By Senior News Editor
Reviewed by John M. Grohol, Psy.D. on December 18, 2009

Marijuana Tough On Teen-Age BrainAccording to a Canadian researcher, the effect of heavy doses of cannabis on young brains is more severe than expected.

Dr. Gabriella Gobbi, a psychiatric researcher from the Research Institute of the McGill University Health Centre has completed a study that suggests smoking pot on a daily basis can cause depression and anxiety.

Notably, the activity can have an irreversible long-term effect on the brain.

“We wanted to know what happens in the brains of teenagers when they use cannabis and whether they are more susceptible to its neurological effects than adults,” explained Dr. Gobbi, who is also a professor at McGill University.

Her study points to an apparent action of cannabis on two important compounds in the brain – serotonin and norepinephrine – which are involved in the regulation of neurological functions such as mood control and anxiety.

“Teenagers who are exposed to cannabis have decreased serotonin transmission, which leads to mood disorders, as well as increased norepinephrine transmission, which leads to greater long-term susceptibility to stress,” Dr. Gobbi stated.

Canadian teenagers are among the largest consumers of cannabis worldwide.

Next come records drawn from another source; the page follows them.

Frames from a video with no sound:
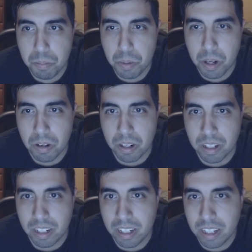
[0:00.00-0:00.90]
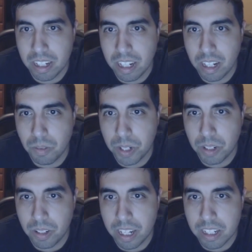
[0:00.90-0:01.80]
Buhara, I don't
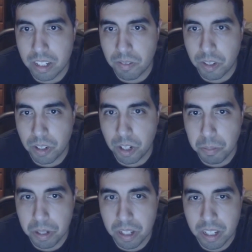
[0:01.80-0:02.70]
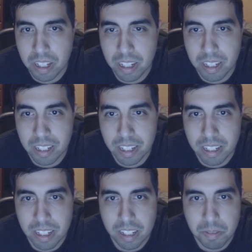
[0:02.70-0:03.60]
recall asking for your help.
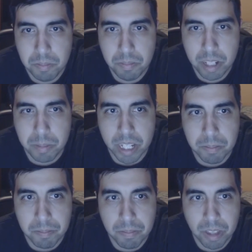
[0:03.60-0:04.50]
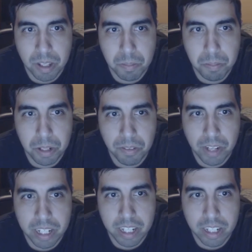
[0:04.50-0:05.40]
Maybe. But
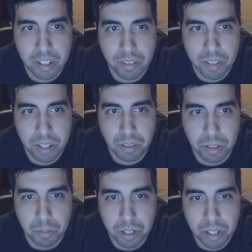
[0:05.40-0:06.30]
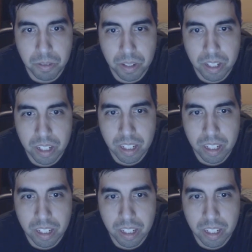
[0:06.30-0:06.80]
if I didn't, you'd have killed him, wouldn't you?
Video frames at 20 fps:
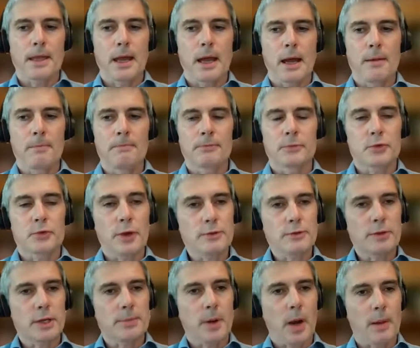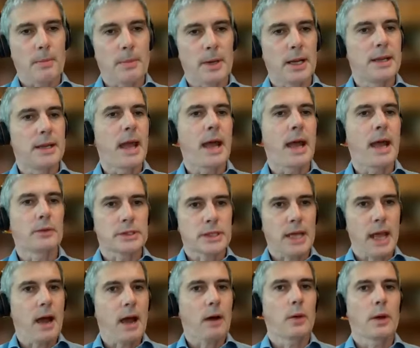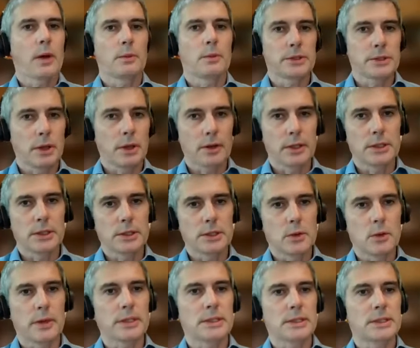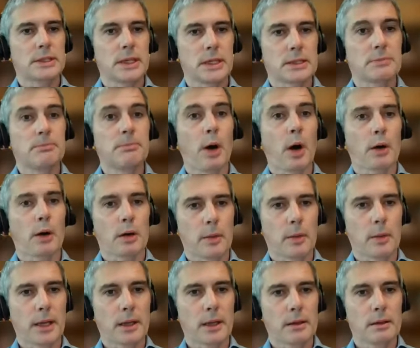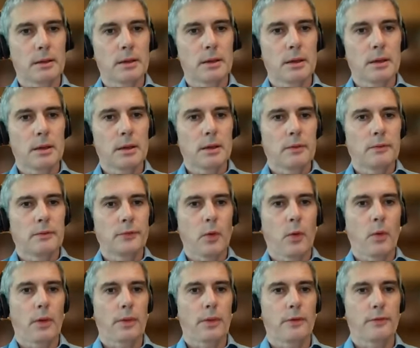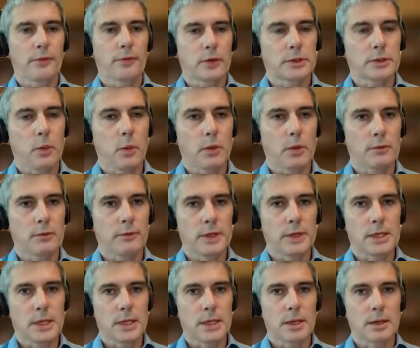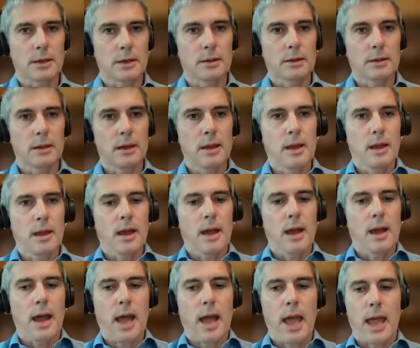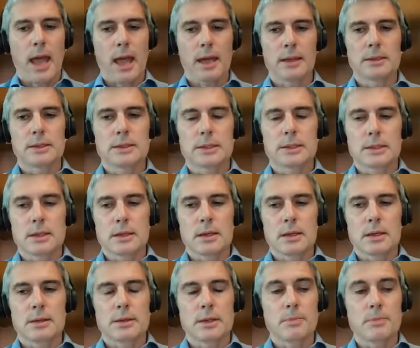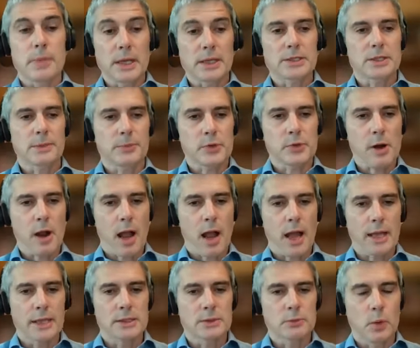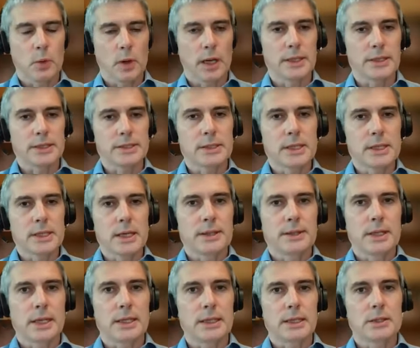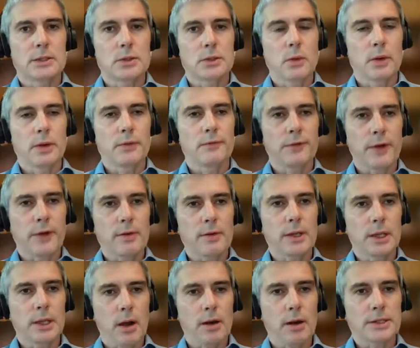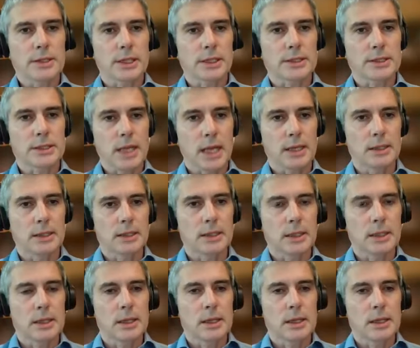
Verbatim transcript: um, Treasury Department announced how it was going to do its its borrowing for the first quarter of the year, and the big surprise was that to a very large extent,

Previous epidemiological studies have shown how cannabis consumption can affect behavior in some teenagers.

“Our study is one of the first to focus on the neurobiological mechanisms at the root of this influence of cannabis on depression and anxiety in adolescents,” confirmed Dr. Gobbi.

It is also the first study to demonstrate that cannabis consumption causes more serious damage during adolescence than adulthood.